I love you so much. This life is just miserable without you.

December 12, 2008

7 days

It’s been a week since I lost you, JJ. It feels like a matter of hours. The week just blew on by, and the huge gaping hole where my heart used to be has yet to form any softer edges, and nothing has scabbed over. I’m still just bleeding and bleeding and losing blood from the hole in my heart like the day I gave birth to you, and I’m just biding my time until I die from blood loss or I stop bleeding. I have no preference for either outcome. I could just as happily join you in the ground in Fallon, or stay here unhappily in this dreary life, waiting out my time to be with you again. The apathy feels like a betrayal of your memory.
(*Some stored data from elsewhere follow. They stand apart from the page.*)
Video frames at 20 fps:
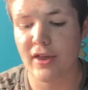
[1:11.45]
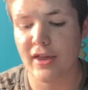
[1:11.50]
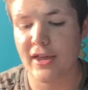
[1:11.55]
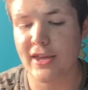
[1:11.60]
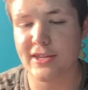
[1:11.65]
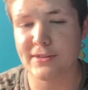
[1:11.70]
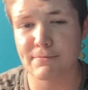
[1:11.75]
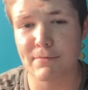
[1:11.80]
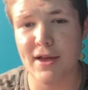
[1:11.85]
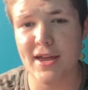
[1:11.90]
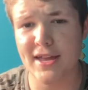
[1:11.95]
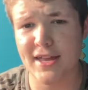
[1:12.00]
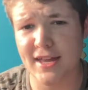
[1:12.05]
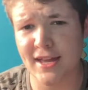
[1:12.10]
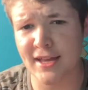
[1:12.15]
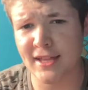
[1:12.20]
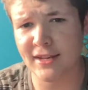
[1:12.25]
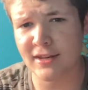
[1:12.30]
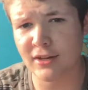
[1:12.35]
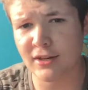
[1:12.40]
it's
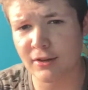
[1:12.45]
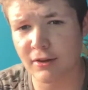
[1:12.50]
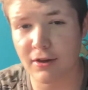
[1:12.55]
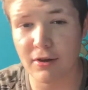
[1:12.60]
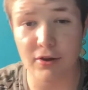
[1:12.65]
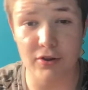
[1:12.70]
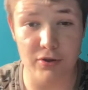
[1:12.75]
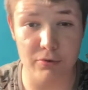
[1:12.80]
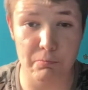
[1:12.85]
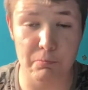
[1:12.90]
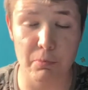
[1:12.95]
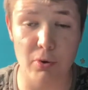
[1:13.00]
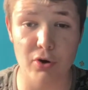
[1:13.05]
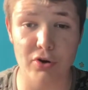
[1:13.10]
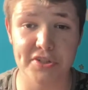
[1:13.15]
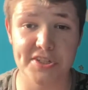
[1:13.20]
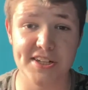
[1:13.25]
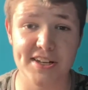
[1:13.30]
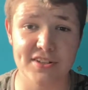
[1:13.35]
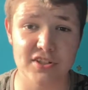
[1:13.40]
making the
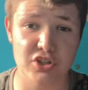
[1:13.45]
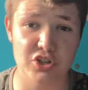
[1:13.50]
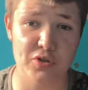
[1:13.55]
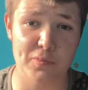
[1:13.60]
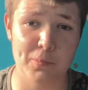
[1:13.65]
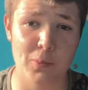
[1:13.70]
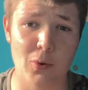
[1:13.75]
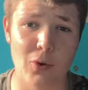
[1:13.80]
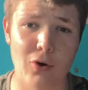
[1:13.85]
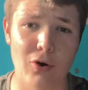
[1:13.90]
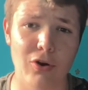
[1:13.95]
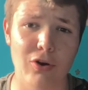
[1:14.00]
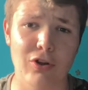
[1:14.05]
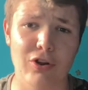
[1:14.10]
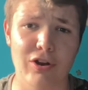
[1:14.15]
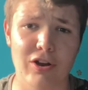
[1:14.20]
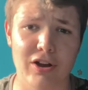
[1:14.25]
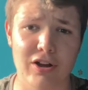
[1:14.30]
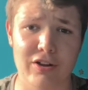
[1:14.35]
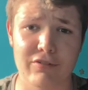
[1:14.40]
boxing as a sport
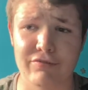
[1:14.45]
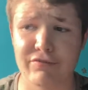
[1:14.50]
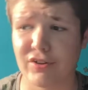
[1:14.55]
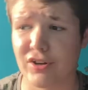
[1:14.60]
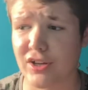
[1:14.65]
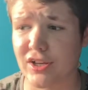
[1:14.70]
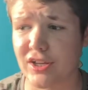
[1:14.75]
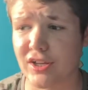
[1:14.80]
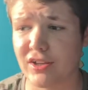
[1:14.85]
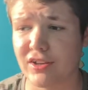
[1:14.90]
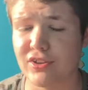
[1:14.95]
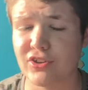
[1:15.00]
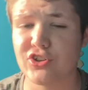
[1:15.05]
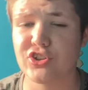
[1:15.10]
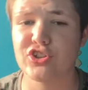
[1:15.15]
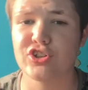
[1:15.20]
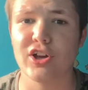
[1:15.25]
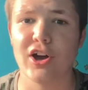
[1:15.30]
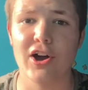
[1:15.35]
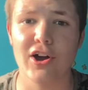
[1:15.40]
look like a fucking
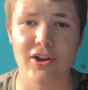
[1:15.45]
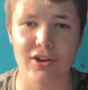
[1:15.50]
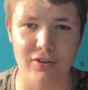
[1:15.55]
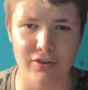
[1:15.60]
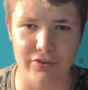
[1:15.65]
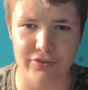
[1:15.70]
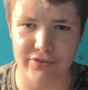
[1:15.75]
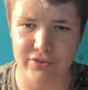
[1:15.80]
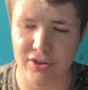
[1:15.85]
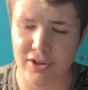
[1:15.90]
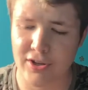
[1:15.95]
circus.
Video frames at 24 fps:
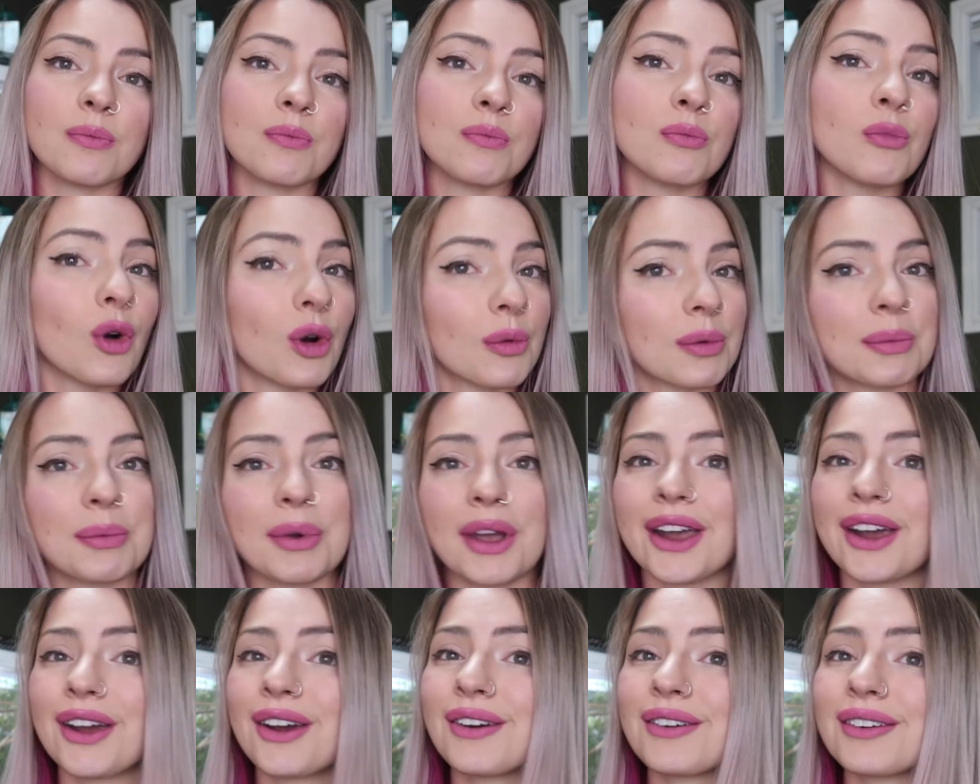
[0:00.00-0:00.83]
more
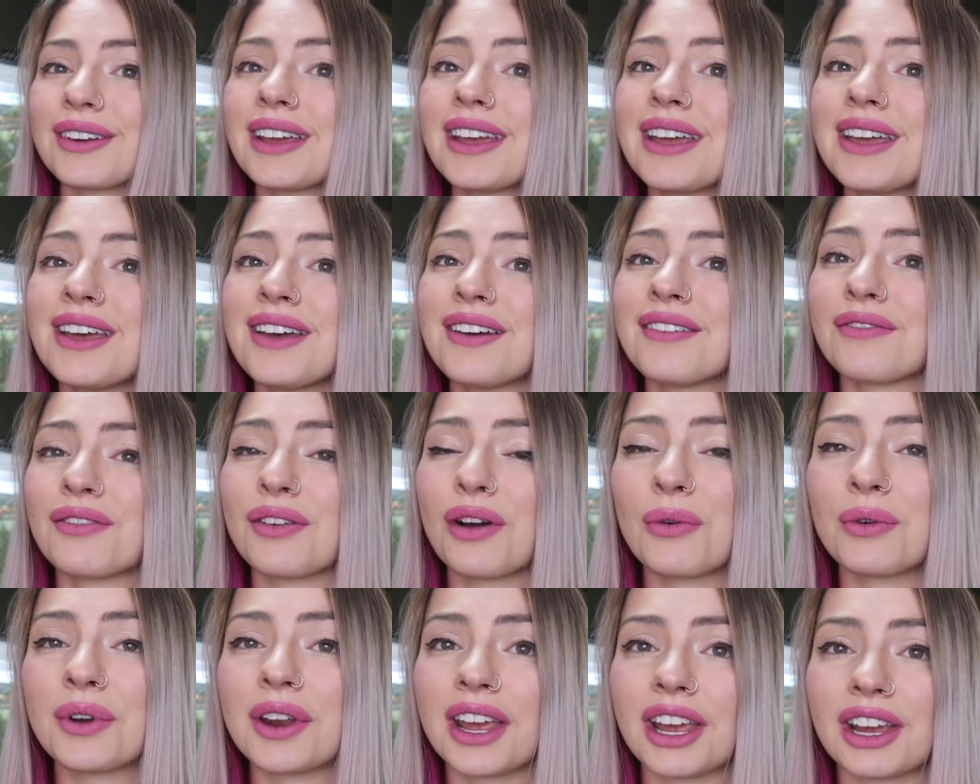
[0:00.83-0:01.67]
prepared for
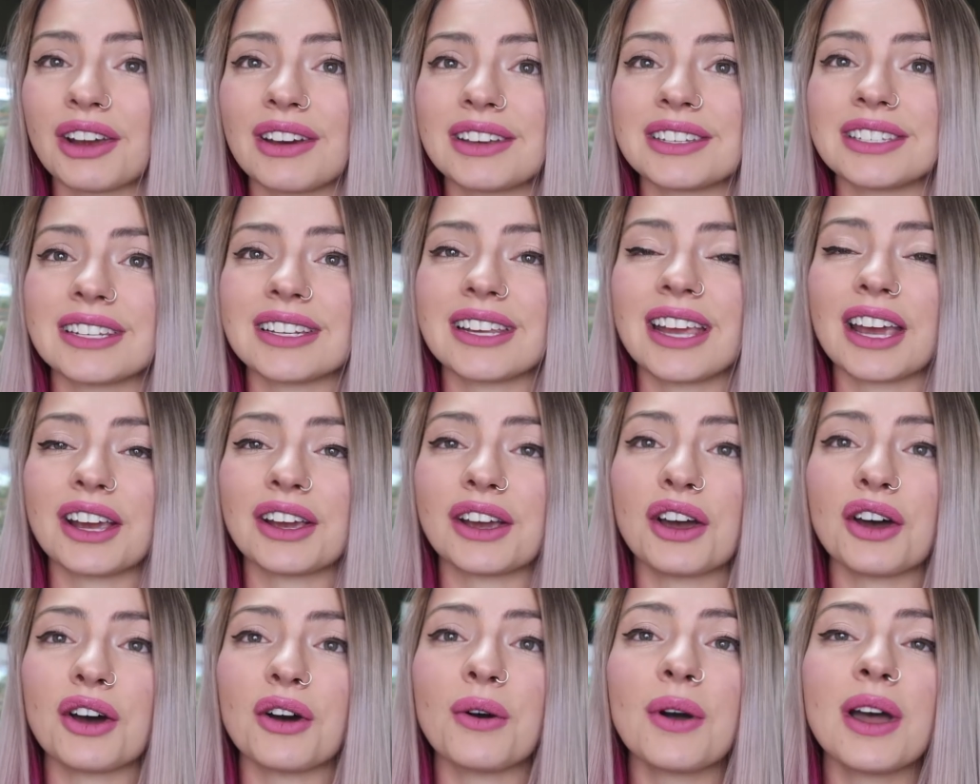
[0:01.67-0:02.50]
owning a Crested
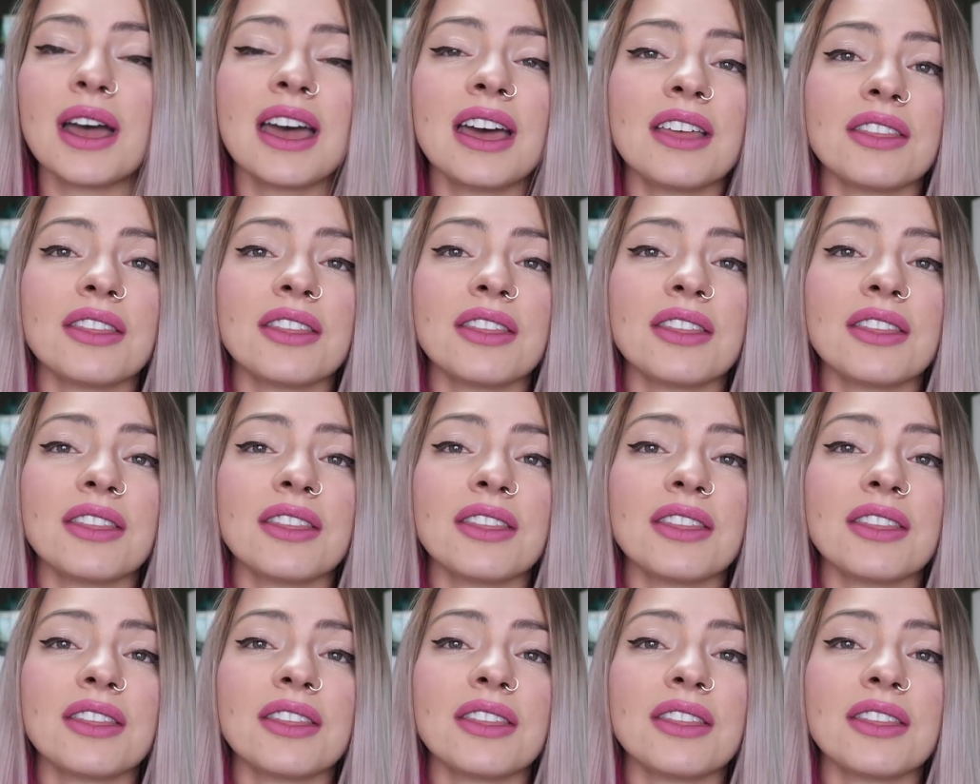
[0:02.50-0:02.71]
Gecko,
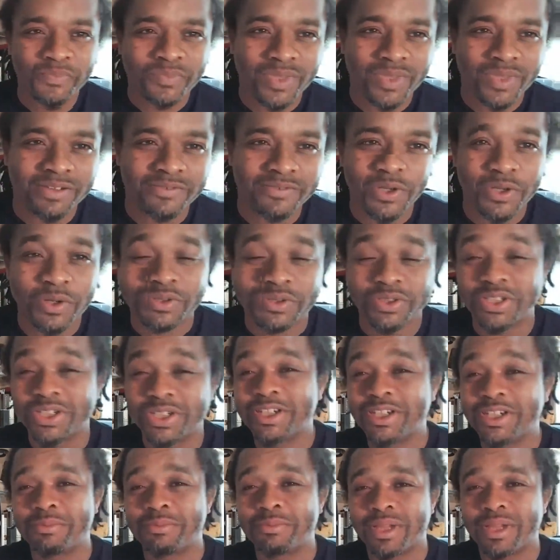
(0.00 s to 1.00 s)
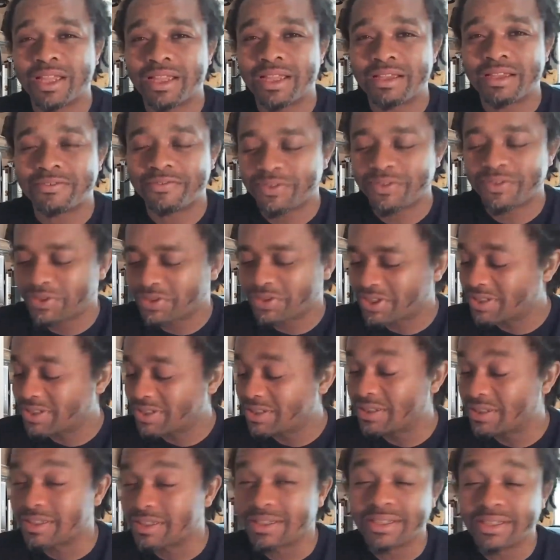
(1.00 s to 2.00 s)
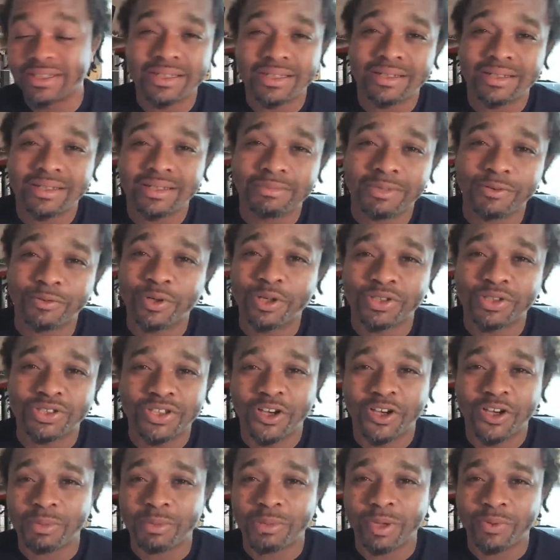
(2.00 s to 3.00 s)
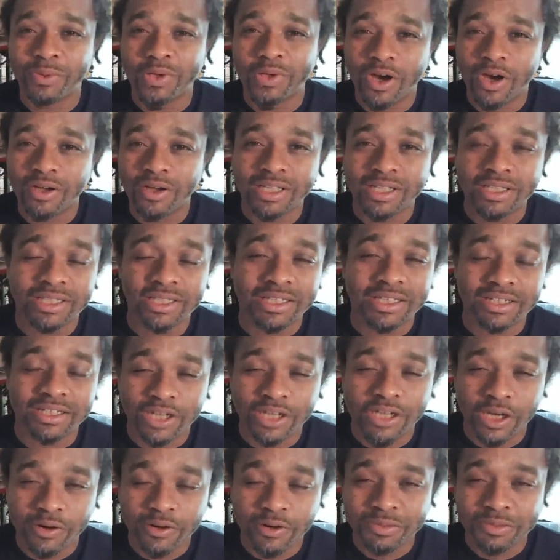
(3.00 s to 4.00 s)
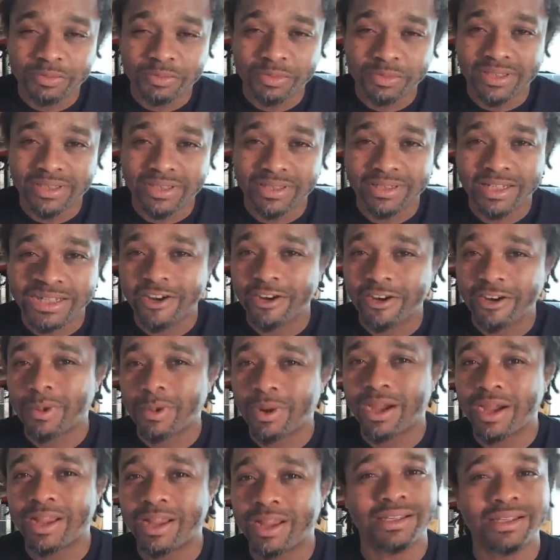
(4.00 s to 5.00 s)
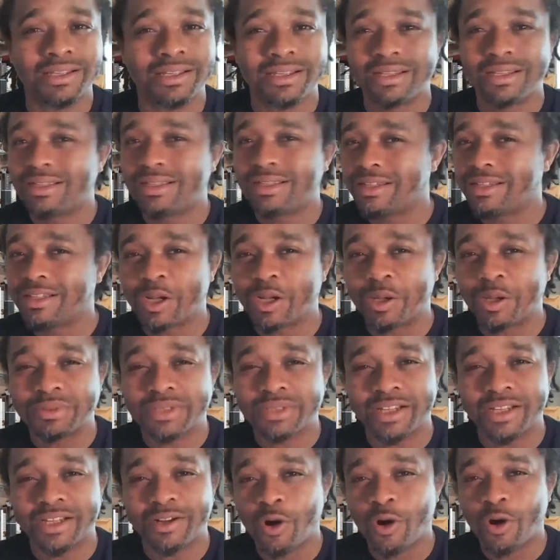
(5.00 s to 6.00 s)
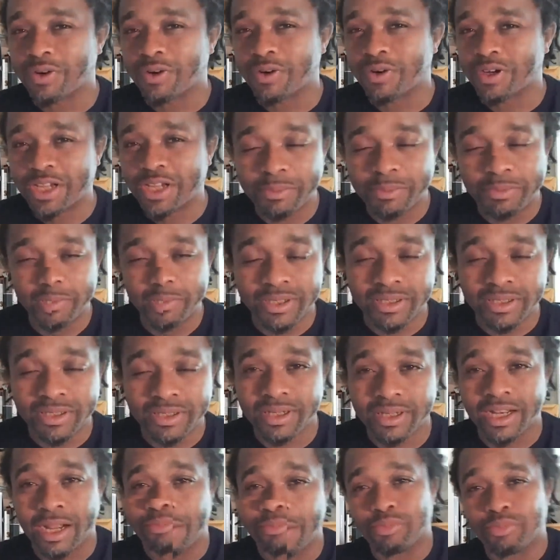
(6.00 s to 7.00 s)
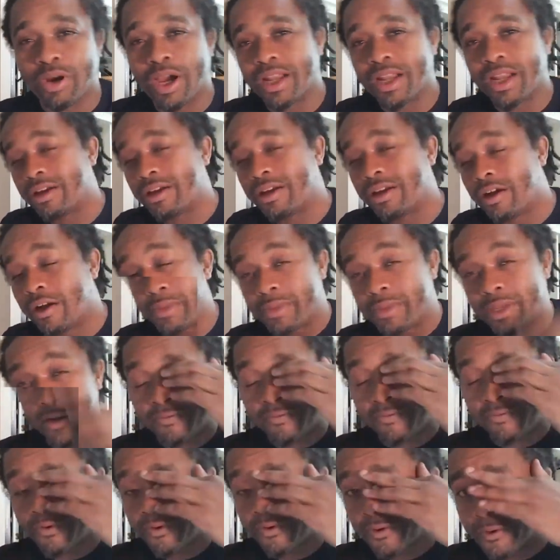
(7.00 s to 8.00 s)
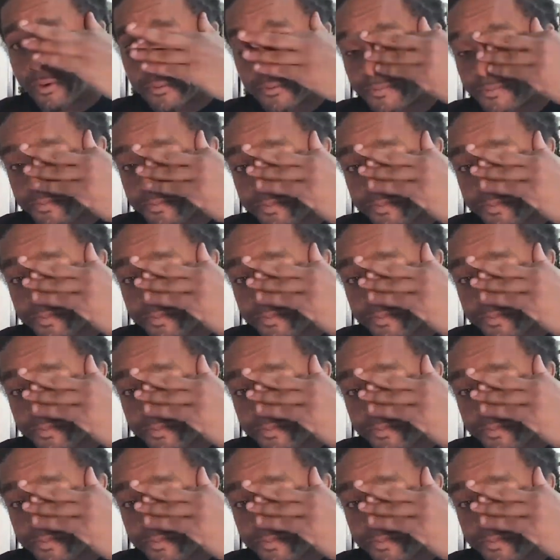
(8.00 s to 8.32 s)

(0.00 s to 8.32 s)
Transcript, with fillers: Feels good, man. Feels good. But real talk, man, we all need the encouragement. Everybody, you know what I'm saying, overcoming. And I'm proud of y'all, man, for,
My body is so weak and frail- I feel like the physical illness I’m suffering is a mirror for the illness my soul is suffering. My body will get better before my soul, I know. But I sit here, wearing adult diapers, because my pneumonia causes me to cough so hard I lose control of my bladder, and the three antibiotics I am on cause me to lose control of my bowels, my head aches, my breasts are hard and heavy and hot, and if I miss my dose of Advil, my fever spikes right on up. At least I quit vomiting two days ago. I wonder if this is similar to the upheaval and pain you must have felt during that excruciatingly long labor I went through a week ago. Everytime I see fecal matter in my Depends, or manage to make it to the toilet in time, I remember the meconium I leaked during the very end of the labor here at home. I think how scary it must have been for you, and I ache at the thought that I never got to comfort you after labor- you had already died by the time you were born. I think the time has blown by because the day after I had you, I was released from the hospital. I immediately went with your father to the funeral home to make arrangements, and then home to eat and sleep. By 11 pm that evening, I was being transported to another hospital by EMS for a 2 day stay- a uterine infection had set in. I just struggled to tell everyone around me what I needed help doing, while I felt guilty because these people needed to rest and grieve, too, but getting you buried in honor mattered more. I was so afraid on Sunday morning when Dr. H said that she’d discharge me by Monday morning- your funeral was on Monday! Then she changed it and said she’d let me go that evening- I ended up not getting home from the hospital until midnight. I was running on fumes by this point, and the cough had set in.